RNA Extraction and sequencing
Total RNA from 50 mg of each sample was extracted using New England Biolab’s Monarch Total RNA Miniprep Kit. Total RNA was then quantified, and quality checked on the Qubit 3. For each species total RNA from each tissue/treatment was equally pooled and 300 ng of total RNA was used with the SMRTbell Express Template Prep Kit 2.0 to create a total of 6 SMRTbell libraries. The 6 SMRTbell libraries were then sent to the University of California, Davis Genome Center for sequencing on the Sequel II. Following sequencing, the unaligned BAM files were processed using PacBio’s IsoSeq pipeline (“PacificBiosciences/pbbioconda) to create high quality full length non-concatemer reads.

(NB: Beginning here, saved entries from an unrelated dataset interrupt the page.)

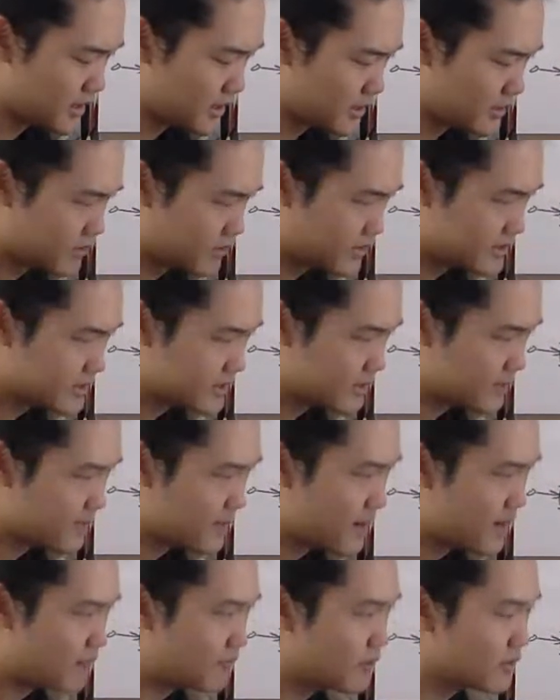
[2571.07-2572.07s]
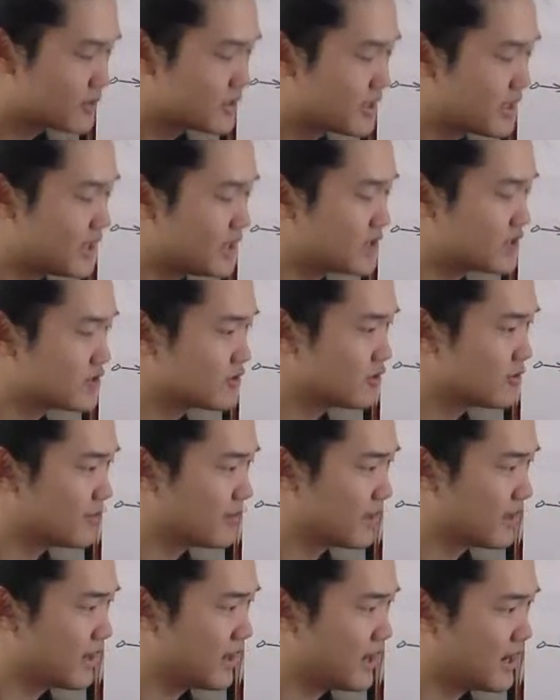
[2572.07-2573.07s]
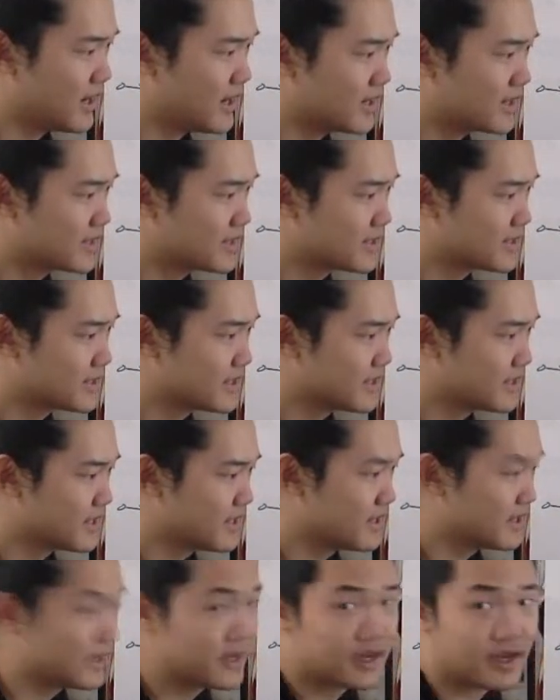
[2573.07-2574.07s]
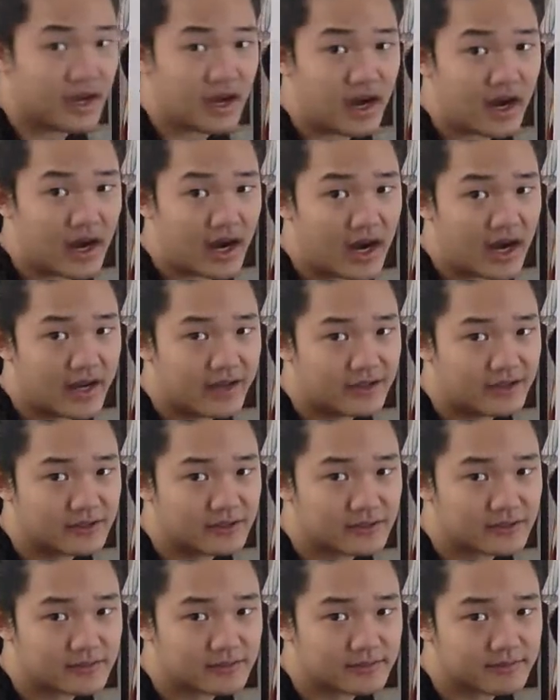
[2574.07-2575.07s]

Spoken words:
Chris, about rotational mechanics, I don't.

Transcripts, annotation, and orthogroups
Transcript identification for each species was completed using the isON transcript analysis pipeline (Petri and Sahlin, 2023; Sahlin and Medvedev, 2020). The pipeline works on PacBio sequence data in two steps, first by clustering reads based on sequence similarity and then by generating isoforms out of clustered long reads. Following isoform identification, the transcripts were then aligned to the UniProt database (The UniProt Consortium, 2023) using blastx (Sayers et al., 2022). Annotations were added to the transcripts based on their best match. To aide in future investigations, orthogroups were generated using orthofinder (Emms and Kelly, 2019).